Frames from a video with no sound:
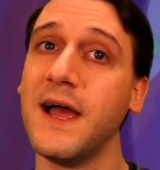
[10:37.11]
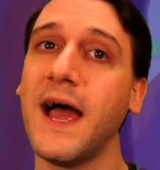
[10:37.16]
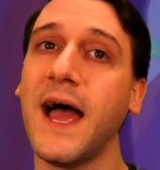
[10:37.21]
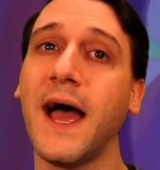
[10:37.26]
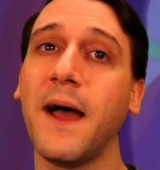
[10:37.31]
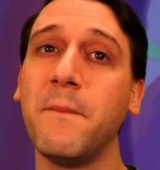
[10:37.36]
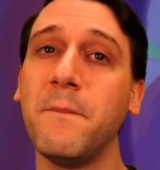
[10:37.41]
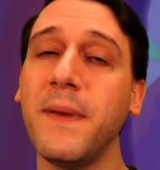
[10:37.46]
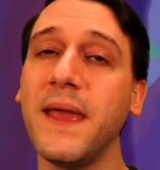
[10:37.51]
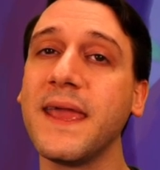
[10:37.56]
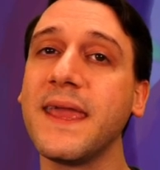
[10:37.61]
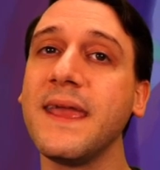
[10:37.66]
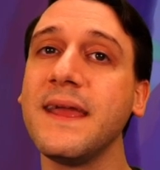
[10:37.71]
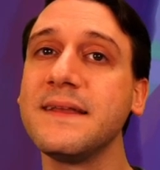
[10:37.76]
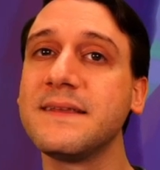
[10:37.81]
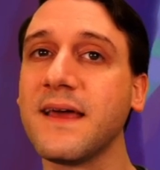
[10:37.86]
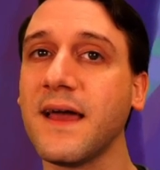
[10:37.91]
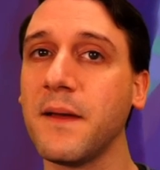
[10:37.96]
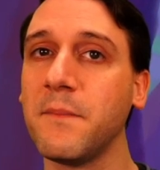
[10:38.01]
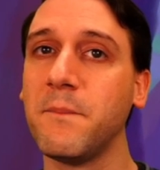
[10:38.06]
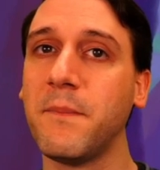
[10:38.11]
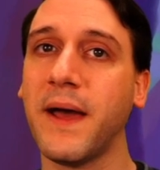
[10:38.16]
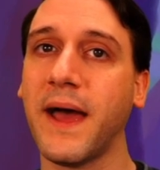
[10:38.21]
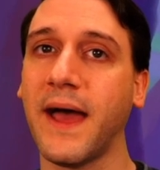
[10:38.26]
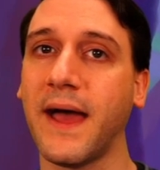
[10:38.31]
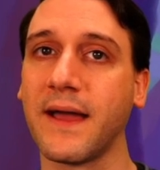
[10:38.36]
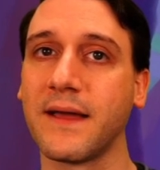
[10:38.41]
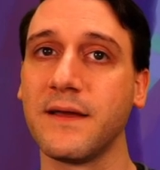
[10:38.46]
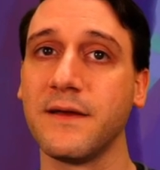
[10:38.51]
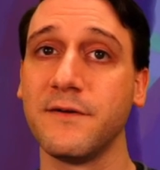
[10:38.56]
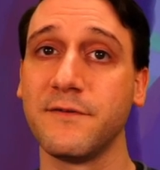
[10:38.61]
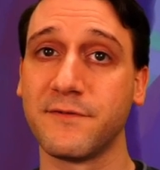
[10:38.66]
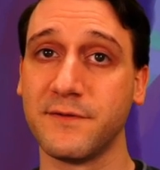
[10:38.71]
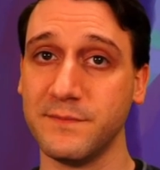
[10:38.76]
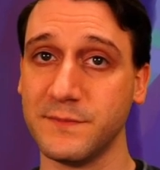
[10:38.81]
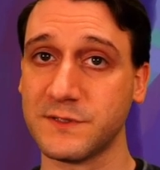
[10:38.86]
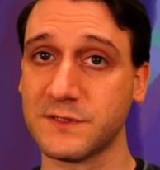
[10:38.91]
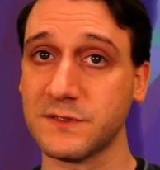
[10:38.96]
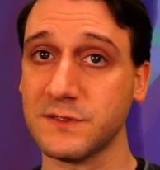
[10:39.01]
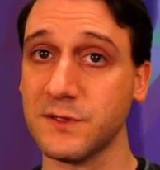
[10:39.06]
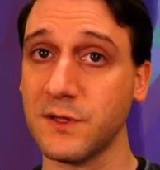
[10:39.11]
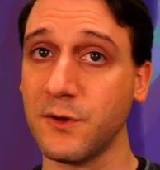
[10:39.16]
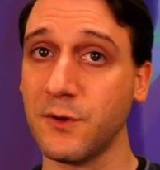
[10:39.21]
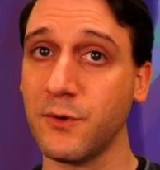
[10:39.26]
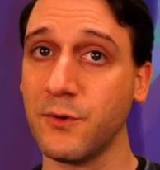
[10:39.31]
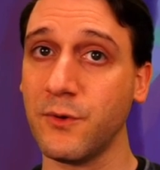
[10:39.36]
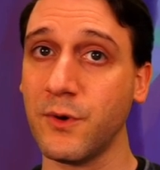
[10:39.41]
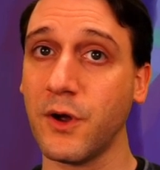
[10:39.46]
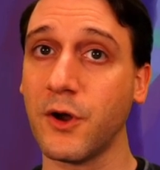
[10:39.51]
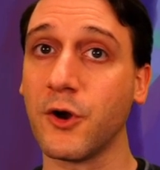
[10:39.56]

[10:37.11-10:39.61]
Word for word: at making time back from slow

= = = = =

_Work task_. Determine how many lines of the listing above contain the string "from", and answer with that figure alone.

_Response to this exercise_. 2